Problem: Please restate every entry exactly. Leave out the pictures.

****************

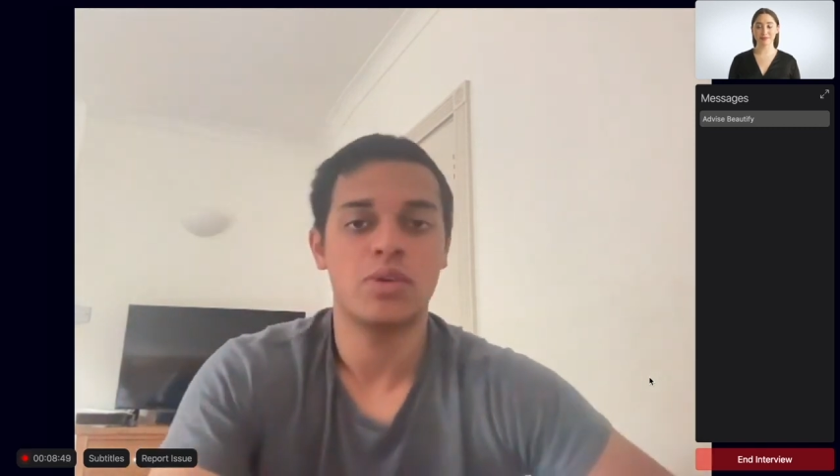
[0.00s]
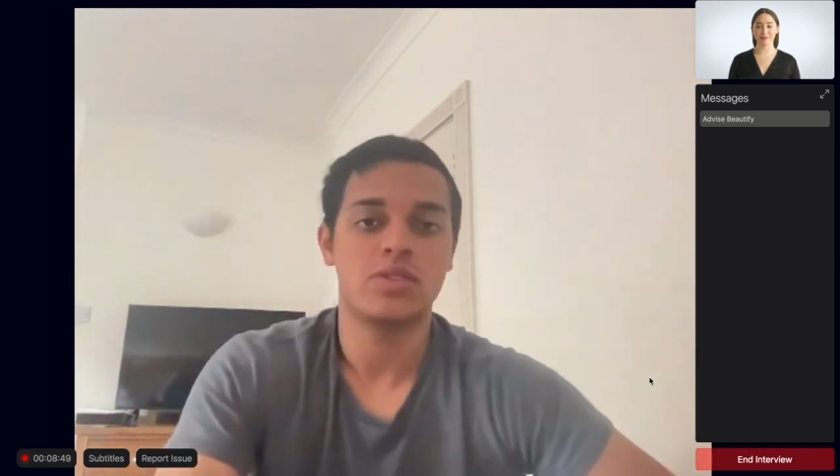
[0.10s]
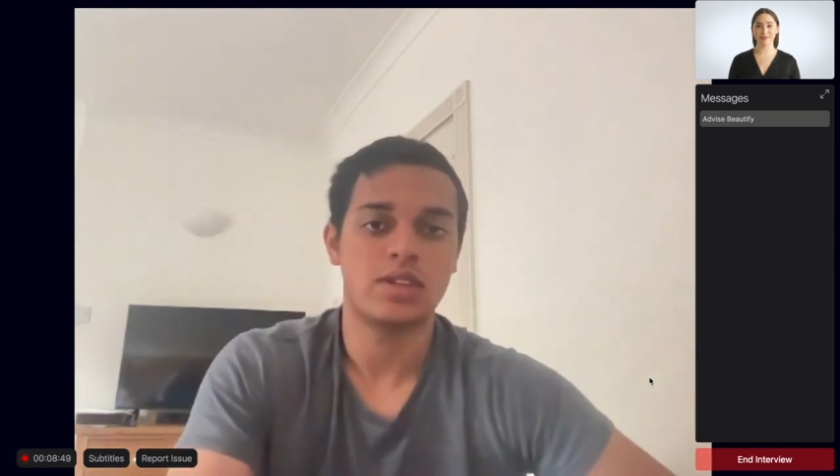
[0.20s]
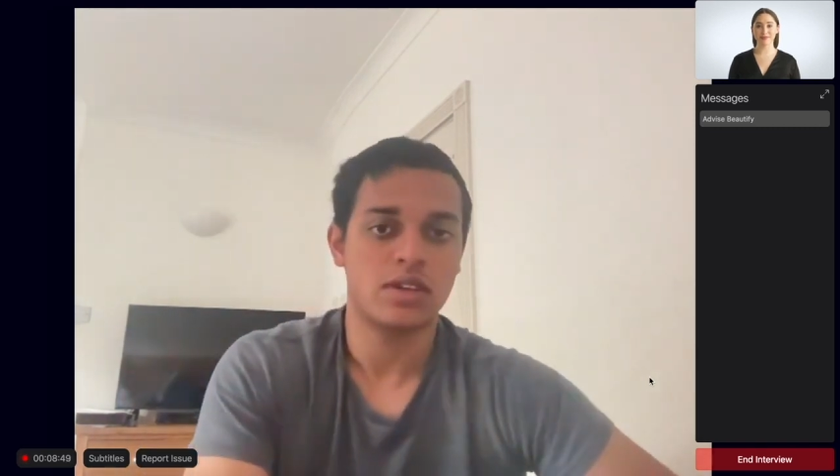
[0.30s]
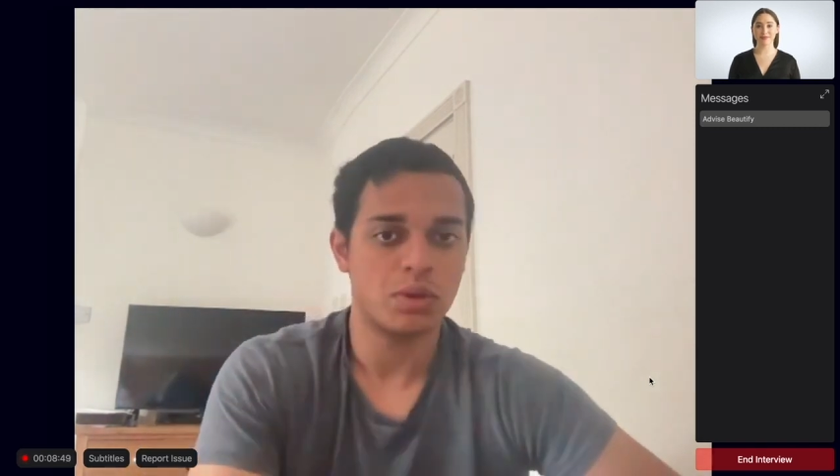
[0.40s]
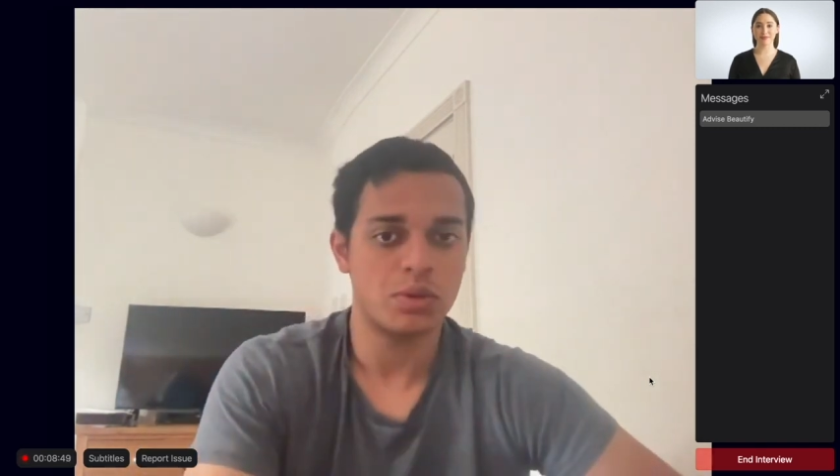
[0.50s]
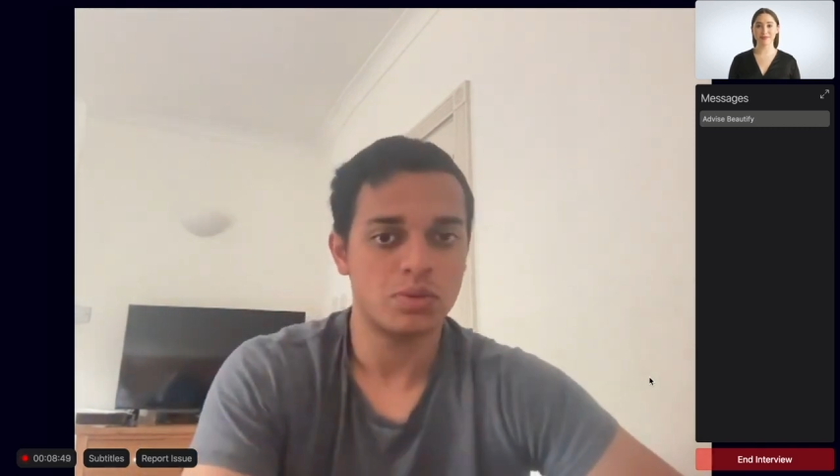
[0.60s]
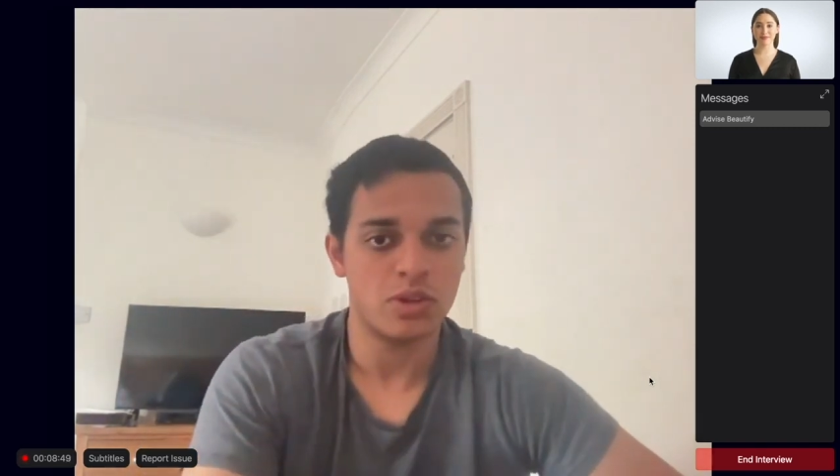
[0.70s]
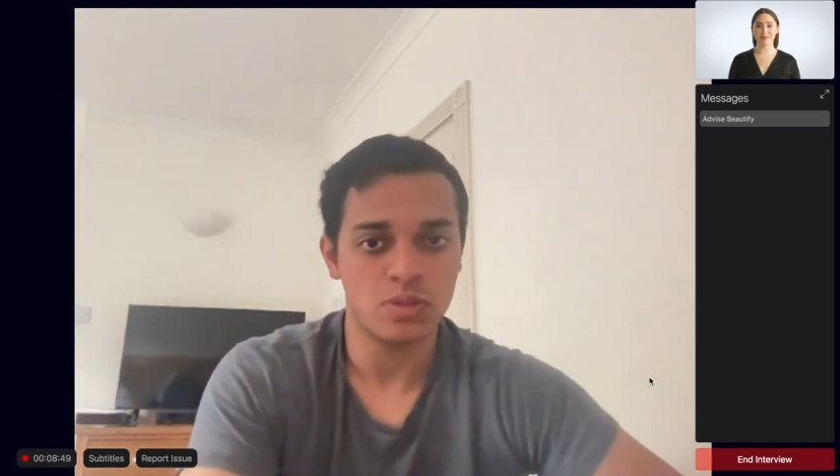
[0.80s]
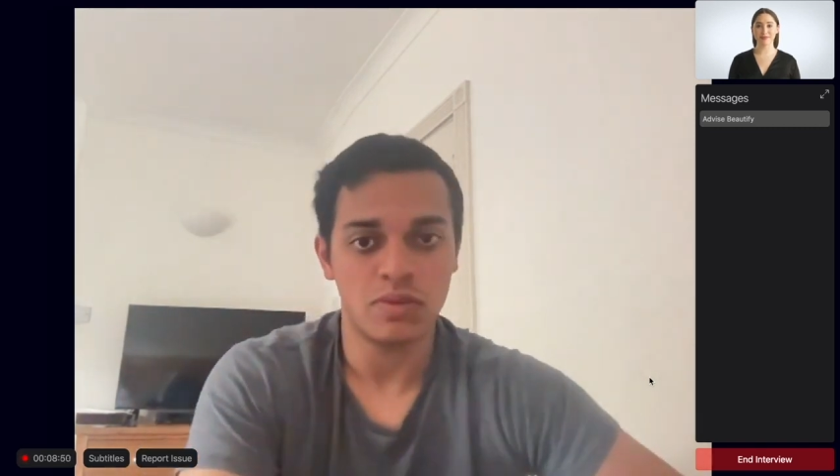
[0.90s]
they could be
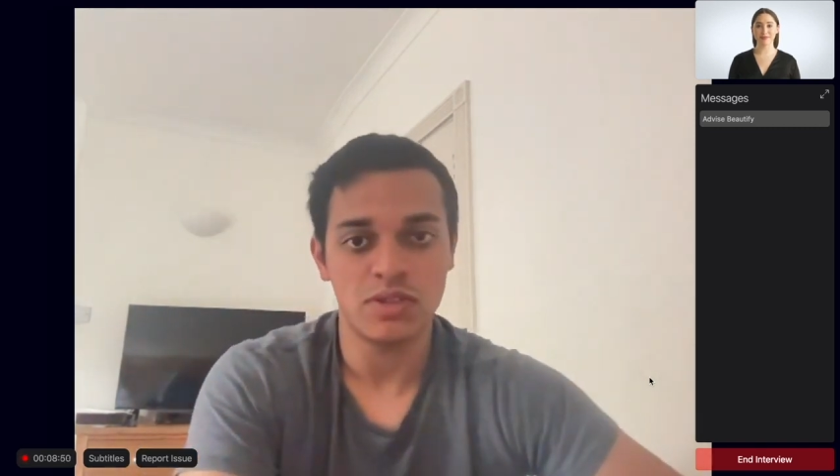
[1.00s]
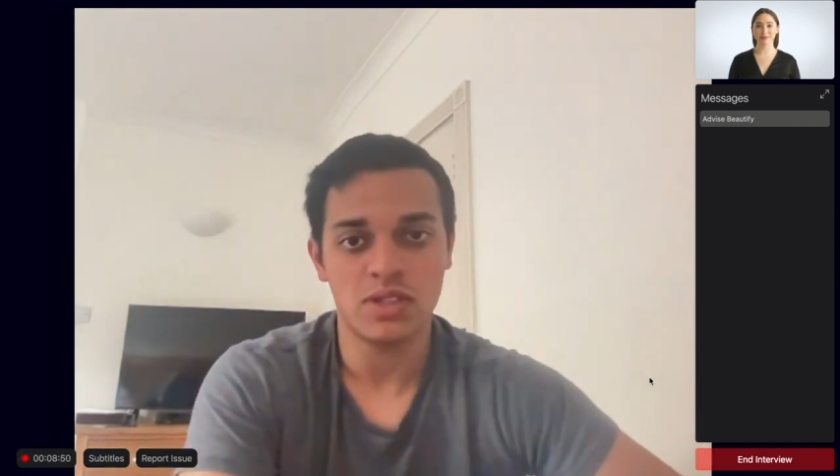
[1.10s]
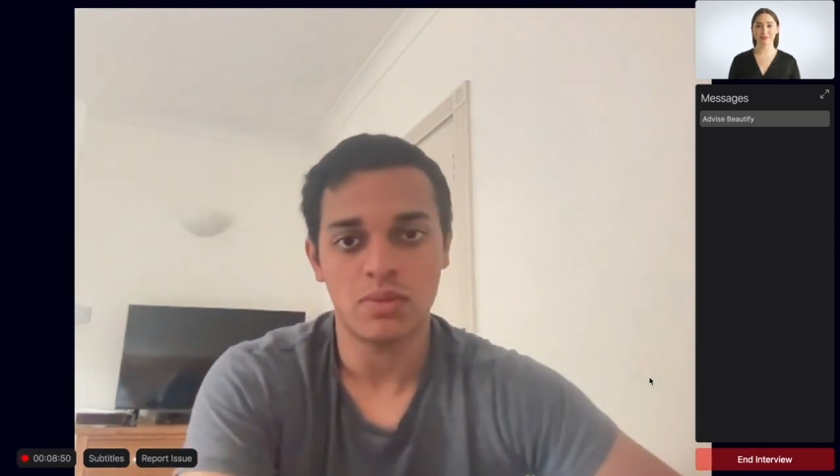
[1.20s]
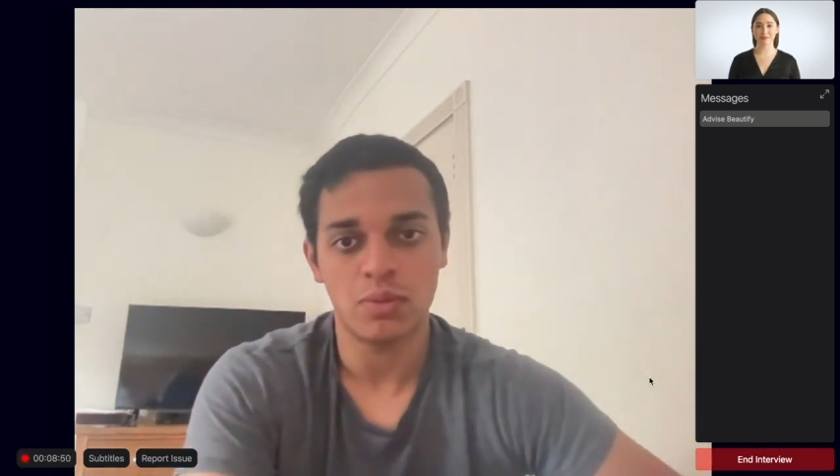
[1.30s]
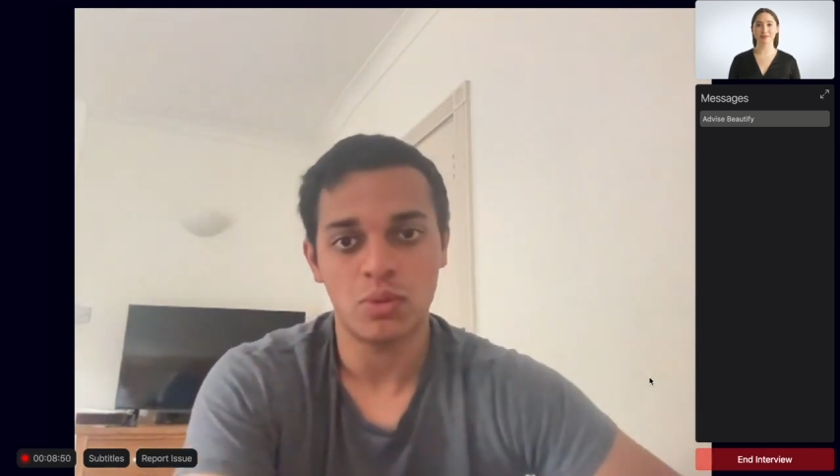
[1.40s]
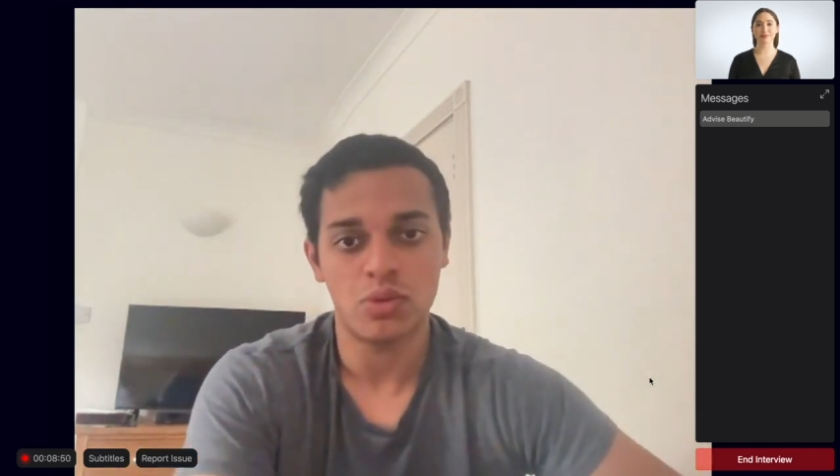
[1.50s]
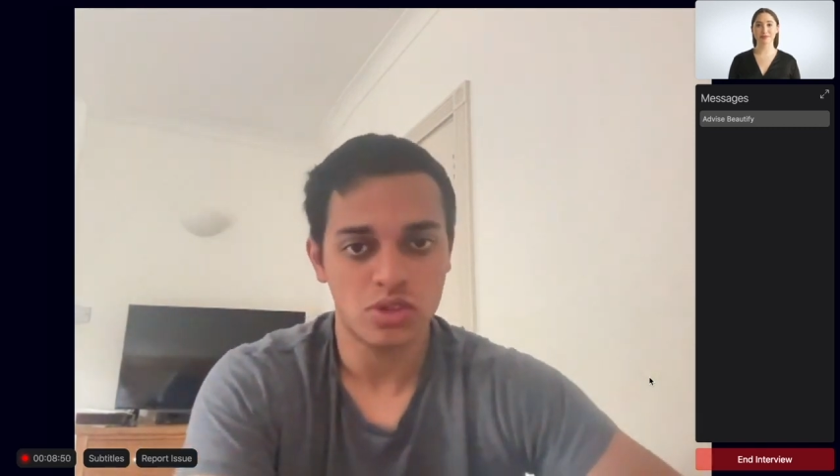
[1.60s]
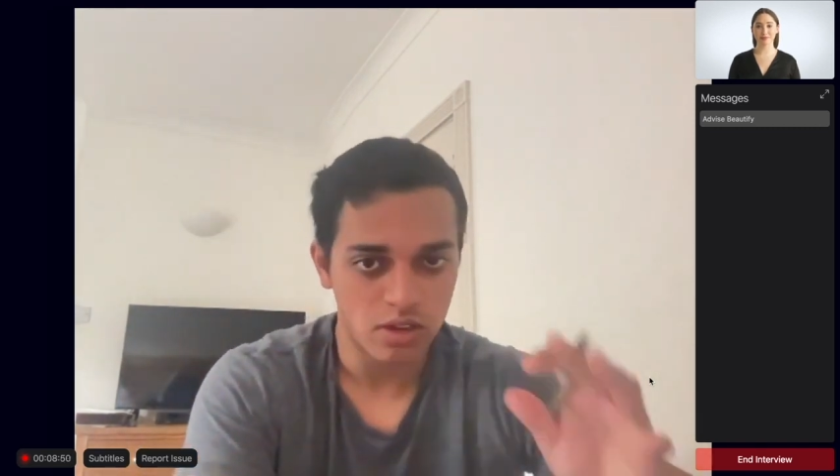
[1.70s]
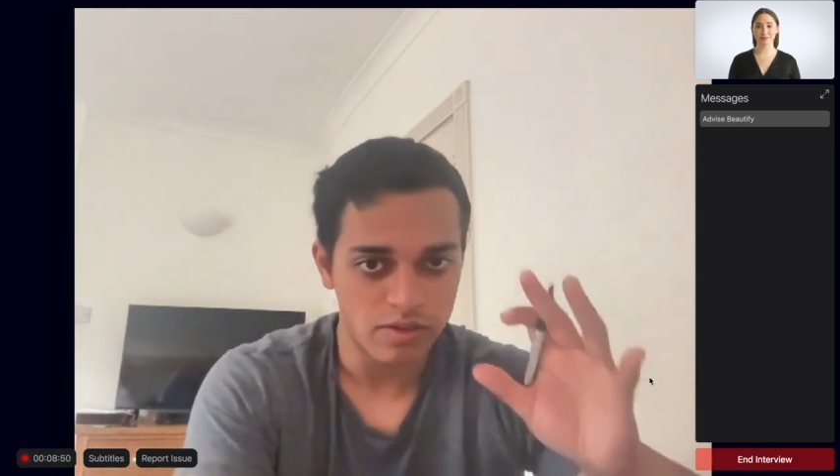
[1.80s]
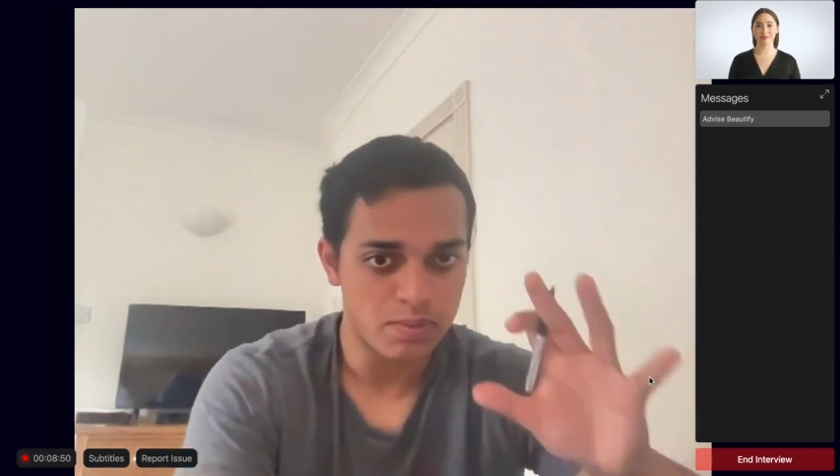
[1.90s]
responsible for some of the more
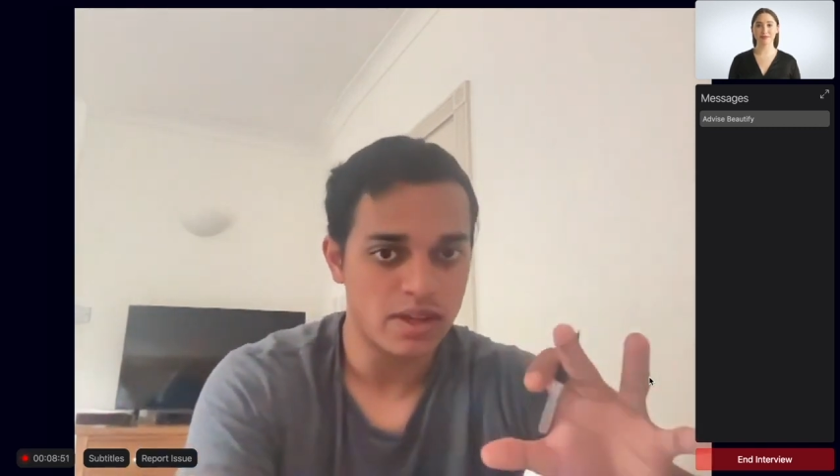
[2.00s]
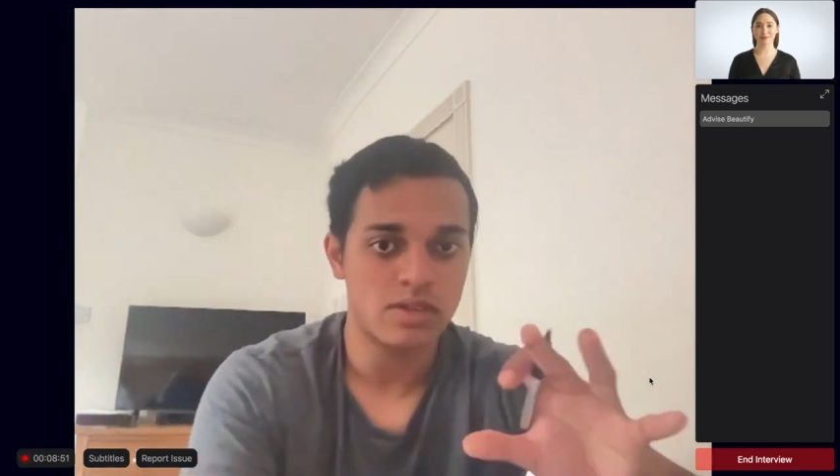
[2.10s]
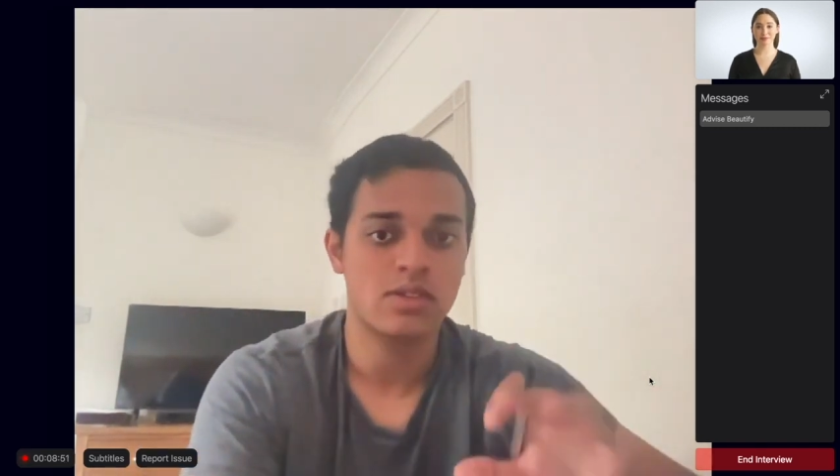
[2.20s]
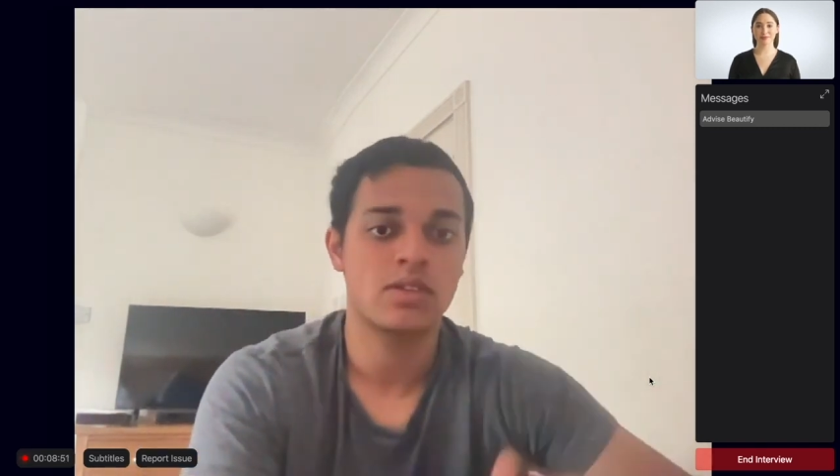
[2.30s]
service based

****************

Written answer:
[0.00s]
[0.10s]
[0.20s]
[0.30s]
[0.40s]
[0.50s]
[0.60s]
[0.70s]
[0.80s]
[0.90s]
they could be
[1.00s]
[1.10s]
[1.20s]
[1.30s]
[1.40s]
[1.50s]
[1.60s]
[1.70s]
[1.80s]
[1.90s]
responsible for some of the more
[2.00s]
[2.10s]
[2.20s]
[2.30s]
service based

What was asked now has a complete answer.